Adding epoetin alfa to intense dose-dense adjuvant chemotherapy for breast cancer: randomized clinical trial

Publikation

Adding epoetin alfa to intense dose-dense adjuvant chemotherapy for breast cancer: randomized clinical trial

Wissenschaftlicher Artikel/Review - 16.07.2013

Moebus Volker, Untch Michael, Kreienberg Rolf, Hinke Axel, Runnebaum Ingo B, Nitz Ulrike, Kuhn Walther, Kurbacher Christian, Thomssen Christoph, du Bois Andreas, Lueck Hans-Joachim, Huober Jens, Schneeweiss Andreas, Jackisch Christian, AGO Breast Study Group

Zitation

Moebus V, Untch M, Kreienberg R, Hinke A, Runnebaum I, Nitz U, Kuhn W, Kurbacher C, Thomssen C, du Bois A, Lueck H, Huober J, Schneeweiss A, Jackisch C, AGO Breast Study Group.

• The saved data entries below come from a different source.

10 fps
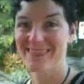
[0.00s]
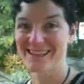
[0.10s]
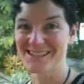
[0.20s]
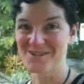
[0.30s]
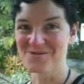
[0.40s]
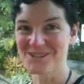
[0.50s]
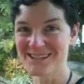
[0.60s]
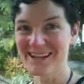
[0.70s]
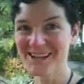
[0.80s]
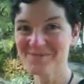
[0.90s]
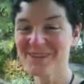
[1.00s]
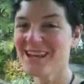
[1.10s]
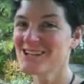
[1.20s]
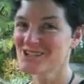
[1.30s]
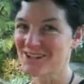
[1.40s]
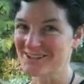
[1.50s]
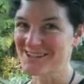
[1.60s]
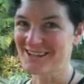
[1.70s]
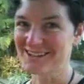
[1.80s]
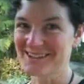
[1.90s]
That's it for today. Sean
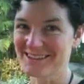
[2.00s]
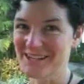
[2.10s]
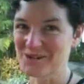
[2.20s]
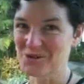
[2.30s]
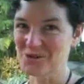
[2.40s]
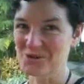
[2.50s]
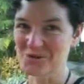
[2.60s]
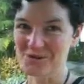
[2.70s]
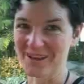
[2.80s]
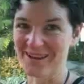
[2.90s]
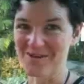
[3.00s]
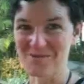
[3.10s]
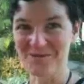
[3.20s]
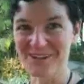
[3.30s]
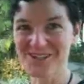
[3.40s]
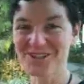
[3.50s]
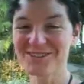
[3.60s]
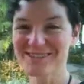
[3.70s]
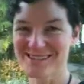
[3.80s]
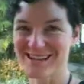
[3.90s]
Tuttle at The Natural
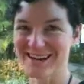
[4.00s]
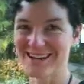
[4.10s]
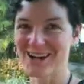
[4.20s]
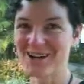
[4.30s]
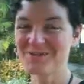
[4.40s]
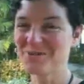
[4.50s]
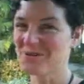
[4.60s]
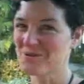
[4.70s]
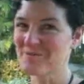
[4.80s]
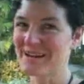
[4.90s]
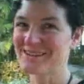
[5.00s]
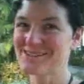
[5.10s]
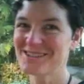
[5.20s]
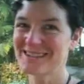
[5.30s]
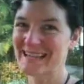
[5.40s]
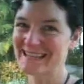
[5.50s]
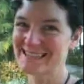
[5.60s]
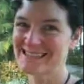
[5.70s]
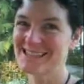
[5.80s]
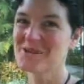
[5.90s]
Professional signing off with a reminder to let
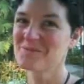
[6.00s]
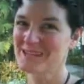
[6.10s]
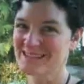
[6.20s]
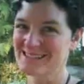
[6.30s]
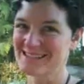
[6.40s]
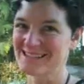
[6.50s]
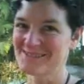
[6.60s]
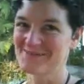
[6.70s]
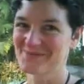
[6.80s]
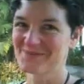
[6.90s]
it be easy.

Adding epoetin alfa to intense dose-dense adjuvant chemotherapy for breast cancer: randomized clinical trial. J Natl Cancer Inst 2013; 105:1018-26.

Art

Wissenschaftlicher Artikel/Review (Englisch)

Zeitschrift

J Natl Cancer Inst 2013; 105

Veröffentlichungsdatum

16.07.2013

eISSN (Online)

1460-2105

Seiten

1018-26

Kurzbeschreibung/Zielsetzung

BACKGROUND
The AGO-ETC trial compared 5-year relapse-free survival of intense dose-dense (IDD) sequential chemotherapy with epirubicin (E), paclitaxel (T), and cyclophosphamide (C) (IDD-ETC) every 2 weeks vs conventional scheduled epirubicin/cyclophosphamide followed by paclitaxel (EC→T) (every 3 weeks) as adjuvant treatment in high-risk breast cancer patients. The objective of this study was to evaluate the safety and efficacy of epoetin alfa in a second randomization of the intense dose-dense arm.

METHODS
One thousand two hundred eighty-four patients were enrolled; 658 patients were randomly assigned to the IDD-ETC treatment group. Within the IDD-ETC group, 324 patients were further randomly assigned to the epoetin alfa group, and 319 were randomly assigned to the non-erythropoiesis-stimulating agent (ESA) control group. Primary efficacy endpoints included change in hemoglobin level from baseline to Cycle 9 and the percentage of subjects requiring red blood cell transfusion. Relapse-free survival, overall survival, and intramammary relapse were secondary endpoints estimated with Kaplan-Meier and Cox regression methods. Except for the primary hypothesis, all statistical tests were two-sided.

RESULTS
Epoetin alfa avoided the decrease in hemoglobin level (no decrease in the epoetin alfa group vs -2.20g/dL change for the control group; P < .001) and statistically significantly reduced the percentage of subjects requiring red blood cell transfusion (12.8% vs 28.1%; P < .0001). The incidence of thrombotic events was 7% in the epoetin alfa arm vs 3% in the control arm. After a median follow-up of 62 months, epoetin alfa treatment did not affect overall survival, relapse-free survival, or intramammary relapse.

CONCLUSIONS
Epoetin alfa resulted in improved hemoglobin levels and decreased transfusions without an impact on relapse-free or overall survival. However, epoetin alfa had an adverse effect, resulting in increased thrombosis.